Google's new AI thinks and learns in 3D worlds
What's the story
Google DeepMind has unveiled the second iteration of its Scalable Instructable Multiworld Agent (SIMA), a major leap in training artificial intelligence (AI) systems. The new model, SIMA 2, is powered by Google's Gemini models and focuses on planning and continuous learning. It builds on the first SIMA model launched in March 2024.
Enhanced features
SIMA 2's advanced capabilities and adaptability
SIMA 2 can analyze its actions and determine the steps to complete a task. It receives visual input from a 3D game world with user-defined goals like "build a shelter" or "find the red house." The agent then breaks down these goals into smaller actions, executing them through keyboard and mouse-like inputs. This way, it can map instructions to meaningful behavior based on what it sees on screen.
Testing results
SIMA 2's performance in unfamiliar environments
SIMA 2 has shown remarkable performance in unfamiliar games. DeepMind tested the agent in new environments like Minedojo, a research-focused version of Minecraft, and ASKA, a Viking-themed survival game. In both cases, SIMA 2 outperformed its predecessor with better adaptability and higher task success rates.

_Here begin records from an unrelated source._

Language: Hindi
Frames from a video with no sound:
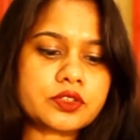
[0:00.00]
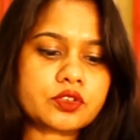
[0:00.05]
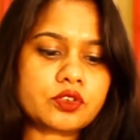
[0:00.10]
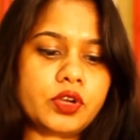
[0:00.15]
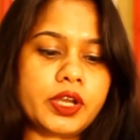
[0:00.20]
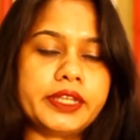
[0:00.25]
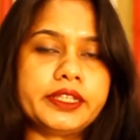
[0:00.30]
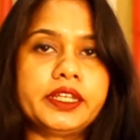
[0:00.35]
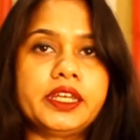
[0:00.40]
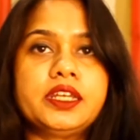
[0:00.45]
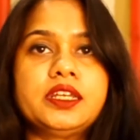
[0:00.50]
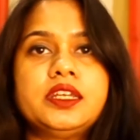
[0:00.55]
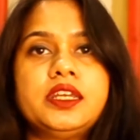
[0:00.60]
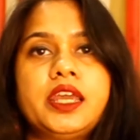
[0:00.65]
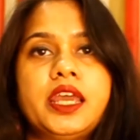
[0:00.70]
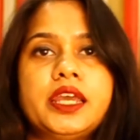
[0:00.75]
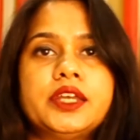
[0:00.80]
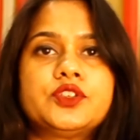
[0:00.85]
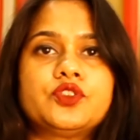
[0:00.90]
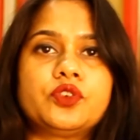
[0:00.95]
सो आई थिंक
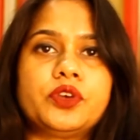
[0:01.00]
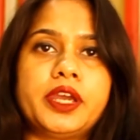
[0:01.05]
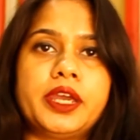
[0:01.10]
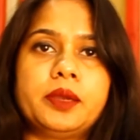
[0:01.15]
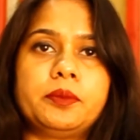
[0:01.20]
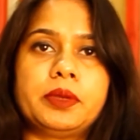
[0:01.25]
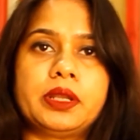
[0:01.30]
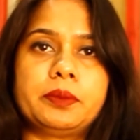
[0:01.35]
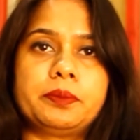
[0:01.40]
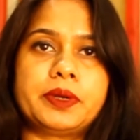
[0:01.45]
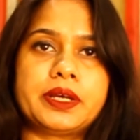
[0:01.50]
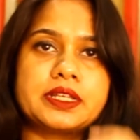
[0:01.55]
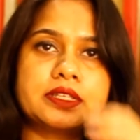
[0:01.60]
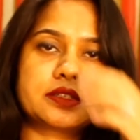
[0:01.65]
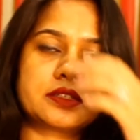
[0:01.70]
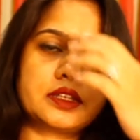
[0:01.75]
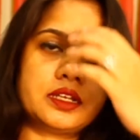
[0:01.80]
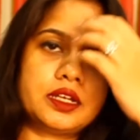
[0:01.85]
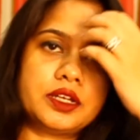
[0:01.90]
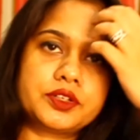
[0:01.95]
ये जो है मेरे
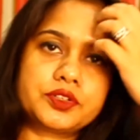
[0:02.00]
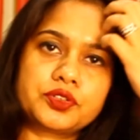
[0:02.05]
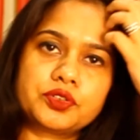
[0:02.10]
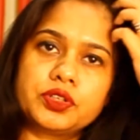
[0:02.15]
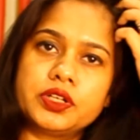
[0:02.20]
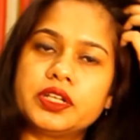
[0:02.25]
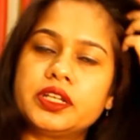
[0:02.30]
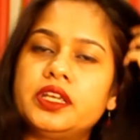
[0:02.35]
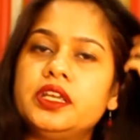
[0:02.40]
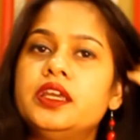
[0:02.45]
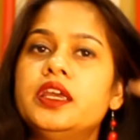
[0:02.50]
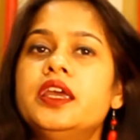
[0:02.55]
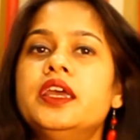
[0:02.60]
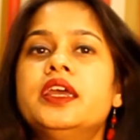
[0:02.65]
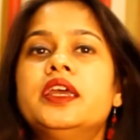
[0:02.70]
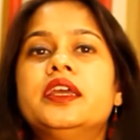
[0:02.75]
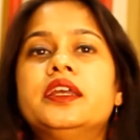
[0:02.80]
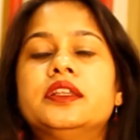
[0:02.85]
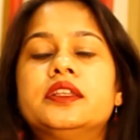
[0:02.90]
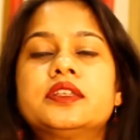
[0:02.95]
पास शुगर की
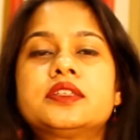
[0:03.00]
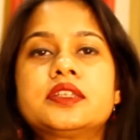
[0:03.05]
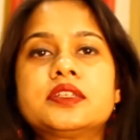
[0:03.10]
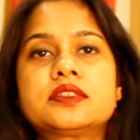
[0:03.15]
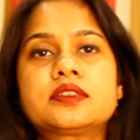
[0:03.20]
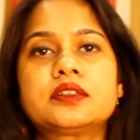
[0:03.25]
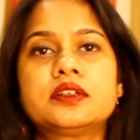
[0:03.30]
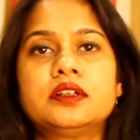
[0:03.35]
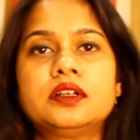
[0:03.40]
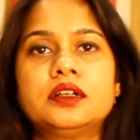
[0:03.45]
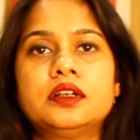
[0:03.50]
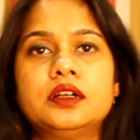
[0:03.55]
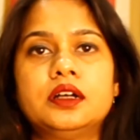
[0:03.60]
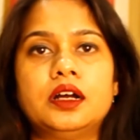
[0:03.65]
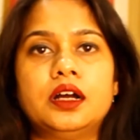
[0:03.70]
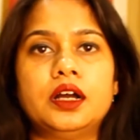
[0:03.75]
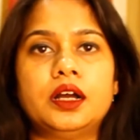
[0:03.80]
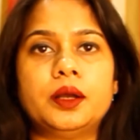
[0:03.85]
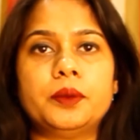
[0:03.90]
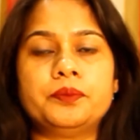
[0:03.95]
दिस इज़
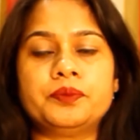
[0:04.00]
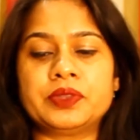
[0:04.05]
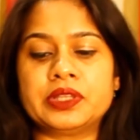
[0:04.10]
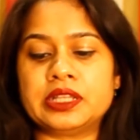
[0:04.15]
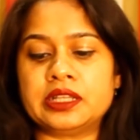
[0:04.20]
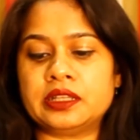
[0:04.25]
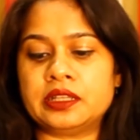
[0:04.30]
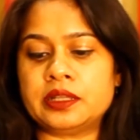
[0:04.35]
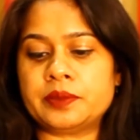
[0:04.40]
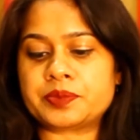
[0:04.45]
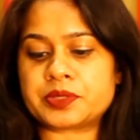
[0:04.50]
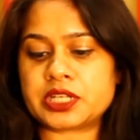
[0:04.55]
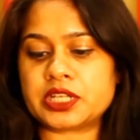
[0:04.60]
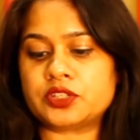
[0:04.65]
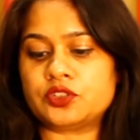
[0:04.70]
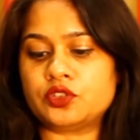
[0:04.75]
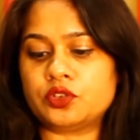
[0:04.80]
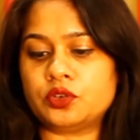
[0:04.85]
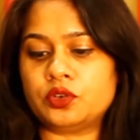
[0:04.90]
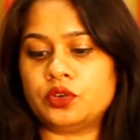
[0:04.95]
द
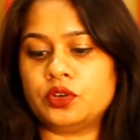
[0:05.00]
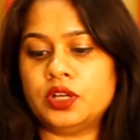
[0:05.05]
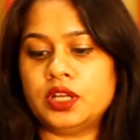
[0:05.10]
लिपस्टिक जो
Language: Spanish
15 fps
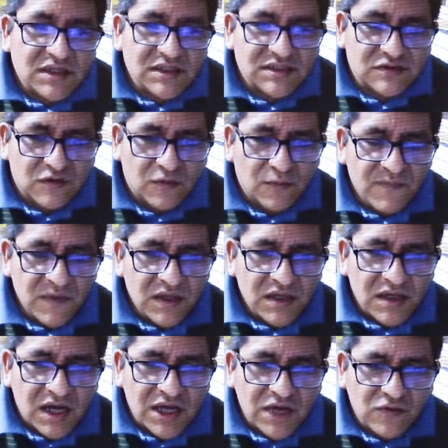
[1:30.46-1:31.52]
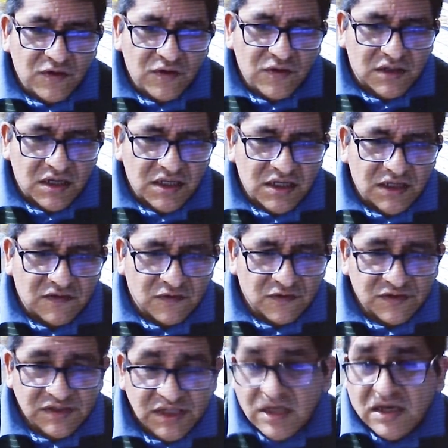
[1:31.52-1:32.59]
Que eso ayuda en realidad a todos.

The system also handles multimodal prompts with ease, allowing users to give instructions through sketches, emojis or different languages.
Training process
SIMA 2's training and limitations
SIMA 2's training involves a combination of human demonstrations and automatically generated annotations from the Gemini models. When the agent learns a new skill or movement in an unfamiliar environment, that experience is recorded and fed back into the training process. This reduces reliance on human-labeled data and lets the agent refine its abilities as it explores new scenarios. However, DeepMind acknowledges that SIMA 2 still struggles with long-term memory, complex multi-step reasoning, and precise low-level control.
Future prospects
SIMA 2's potential for future AI development
Despite its current limitations, DeepMind sees great potential in SIMA 2. The company considers 3D game worlds as a practical testing ground for AI agents that could eventually control real-world robots. By creating systems capable of understanding natural language, making plans, and executing tasks in complex virtual spaces, DeepMind hopes to pave the way for general-purpose robots that can operate in everyday physical settings.